Da lista de ex-prefeitos e ex-vice-prefeitos convidados para o momento de reconhecimento pelos 66 anos de Marechal Cândido Rondon, visualizei apenas dois na solenidade: o ex-prefeito Moacir Froehlich e o ex-vice-prefeito Valdir Port (Portinho). Além deles, mais ninguém. As cadeiras que a organização reservou para a história do município ficaram, em boa parte, conversando sozinhas.

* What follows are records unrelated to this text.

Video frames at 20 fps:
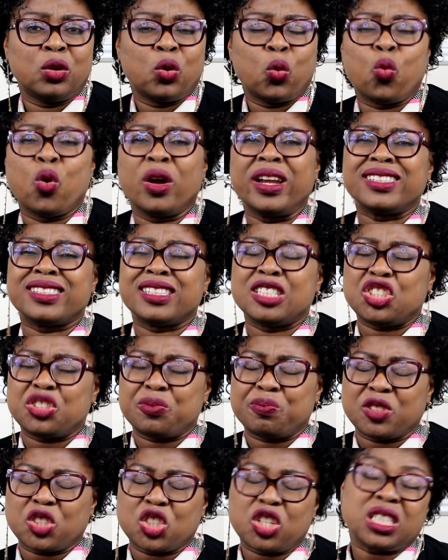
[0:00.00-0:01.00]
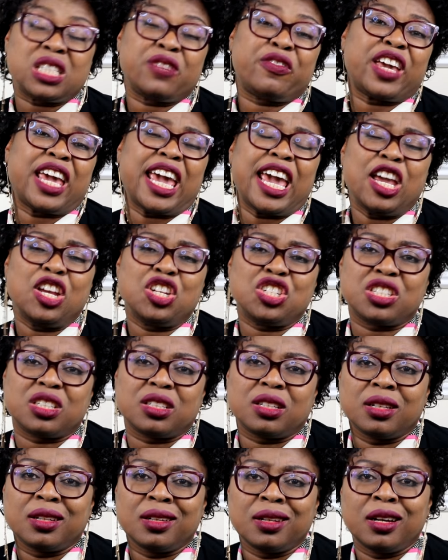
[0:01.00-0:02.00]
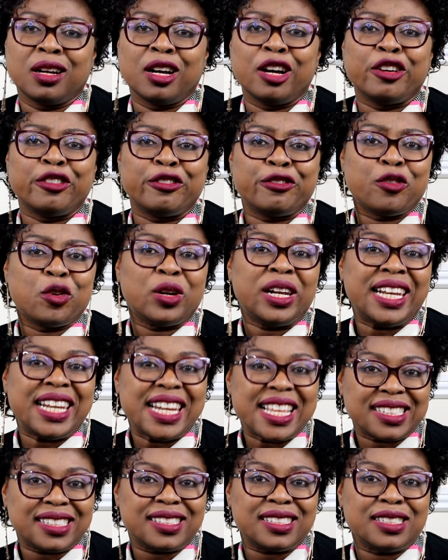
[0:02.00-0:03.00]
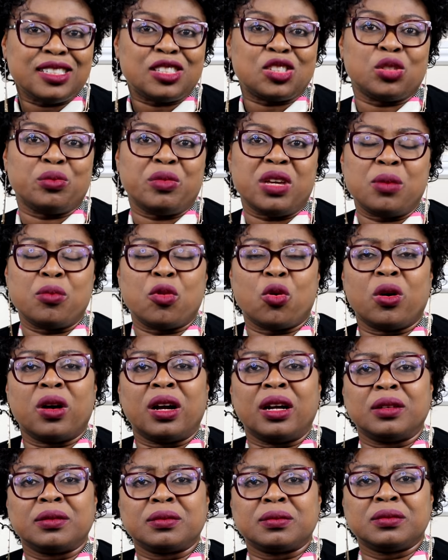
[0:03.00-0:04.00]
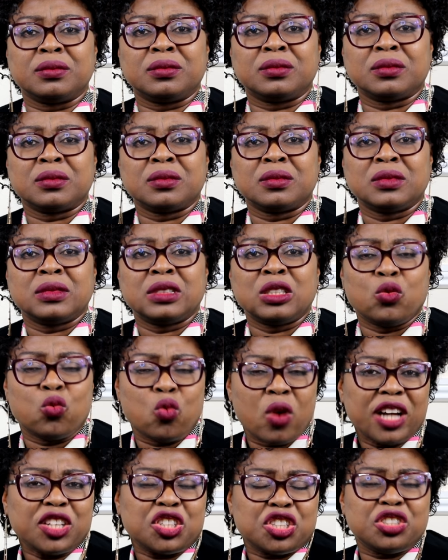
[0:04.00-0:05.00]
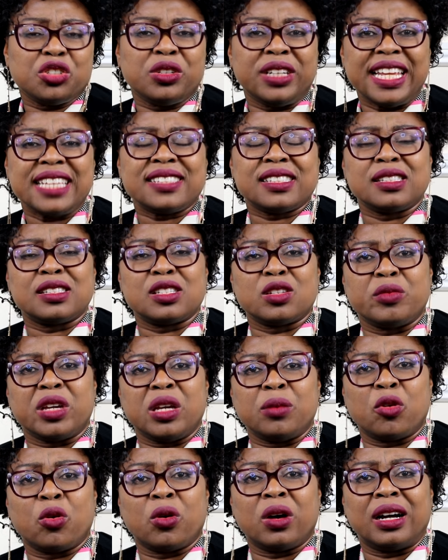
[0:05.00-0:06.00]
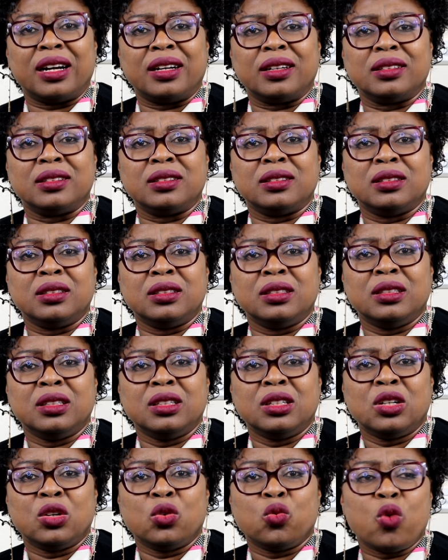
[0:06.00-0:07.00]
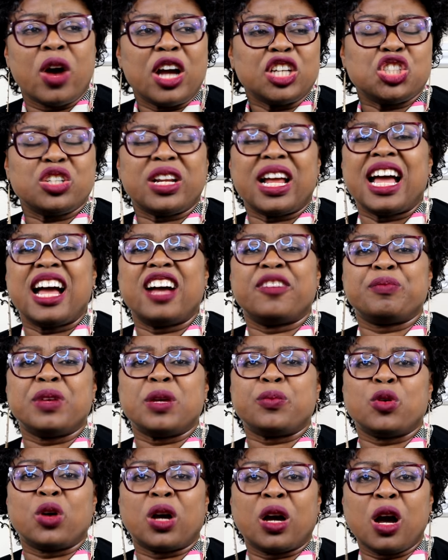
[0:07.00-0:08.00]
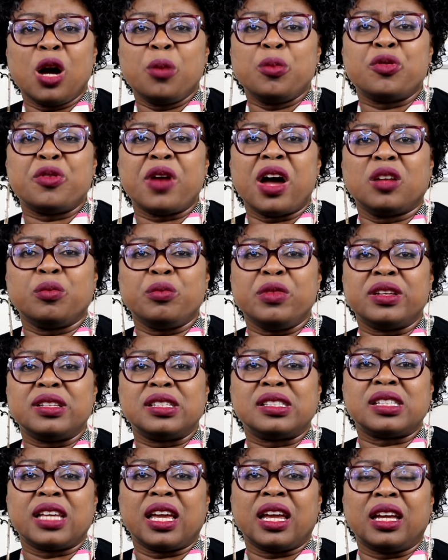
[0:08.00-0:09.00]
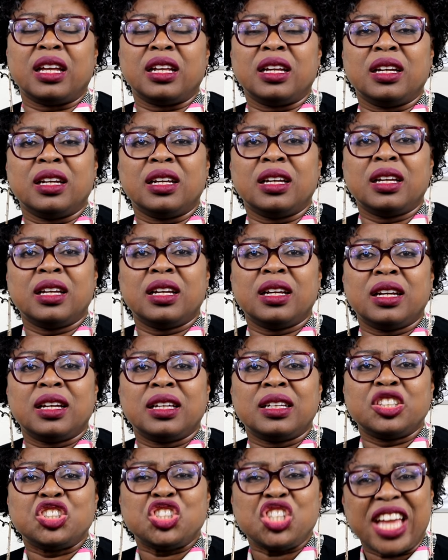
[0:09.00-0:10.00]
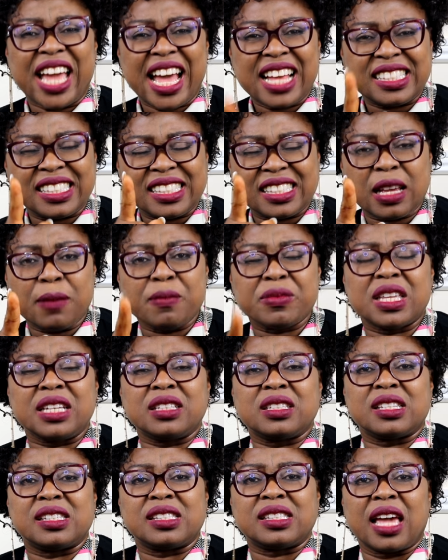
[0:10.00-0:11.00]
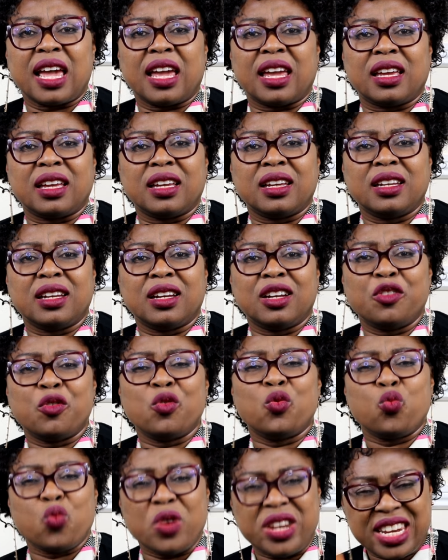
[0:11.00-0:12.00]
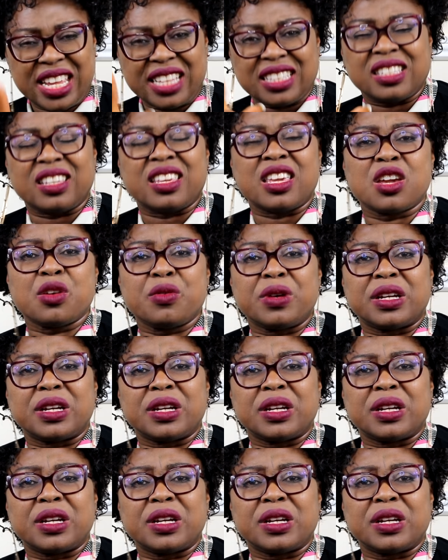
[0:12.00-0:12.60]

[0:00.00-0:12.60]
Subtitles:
What is the justification for listening to me more? Why should you listen to me more? Why should I have people come around me and say, she has something to say, we need to hear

As versões para o esvaziamento

Como sempre acontece nesses casos, as explicações brotaram mais rápido que os convidados. Teve quem culpasse a chuva, o álibi mais cômodo de qualquer solenidade. Teve quem enxergasse no vazio um termômetro, a leitura de que o governo estaria com pouco prestígio junto aos antigos ocupantes do Paço. E teve até quem especulasse que o convite não passou de uma “armação”, feito para constar e cobrado depois de quem não apareceu.

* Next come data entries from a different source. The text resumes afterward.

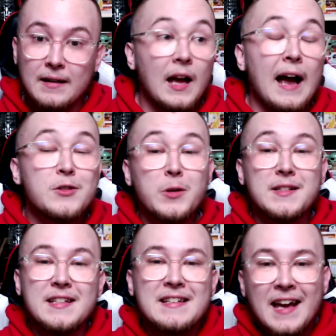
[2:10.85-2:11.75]
As you can
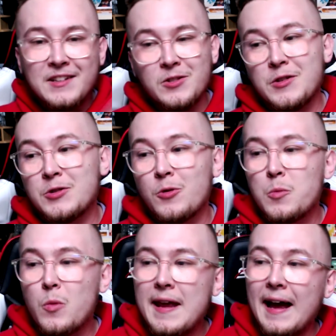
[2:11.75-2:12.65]
see next on the screen,
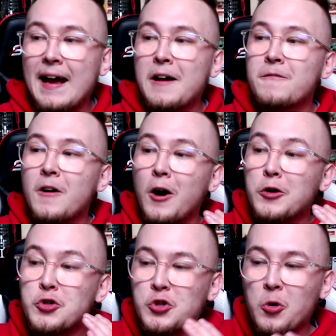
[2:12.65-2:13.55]
we have a
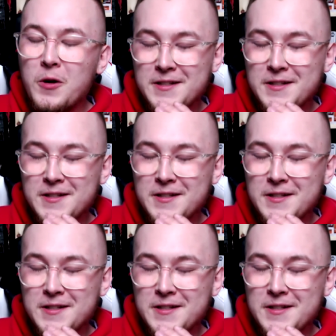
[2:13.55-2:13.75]
choice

Não vou cravar qual das versões explica o quadro. Talvez um pouco de cada uma. Mas repito o que escrevi na véspera: homenagem coletiva é assim, ninguém escolhe ao lado de quem senta. Quem aceita, honra a própria história. Quem recusa, seja por vaidade, por mágoa ou por cálculo político, comunica alguma coisa. E ausência em ato público nunca é acidente. Cada cadeira desocupada na noite de quinta-feira (23) disse um nome, exatamente como este Blog havia antecipado.

E a cadeira de Sperafico?

Entre as ausências na frente de honra, uma tinha justificativa escrita em lei. O deputado federal Dilceu Sperafico (Progressistas) esteve na abertura da festa, mas não pôde participar da frente de honra. Pré-candidato à reeleição, ficou impedido pela legislação eleitoral de compor solenidade pública desse tipo.

Sperafico resolveu a restrição do jeito mais eficiente possível. Circulou pelo parque acompanhado do filho Natan Sperafico, também pré-candidato, no caso a deputado estadual. Fora da mesa, dentro da festa. Sem microfone, mas com trânsito livre no meio do público, que é onde o voto mora.

O que sobrou da noite

O prefeito Adriano Backes (Progressistas) disse no seu discurso que o homem, para contar o que é, precisa contar a história. A frase é boa. O problema é que, na noite de quinta-feira (23), a história de Marechal Cândido Rondon mandou dois representantes e um recado coletivo de ausência.

A Expo Rondon segue, os shows vão acontecer e o parque vai lotar. Mas a fotografia da solenidade de abertura já está feita. E ela mostra que, numa cidade que se orgulha de estar entre as maiores arrecadações do Paraná, os ex-gestores e o atual governo não cabem mais na mesma fileira de cadeiras. A dois anos da próxima eleição municipal, isso não é detalhe de cerimonial. É informação política.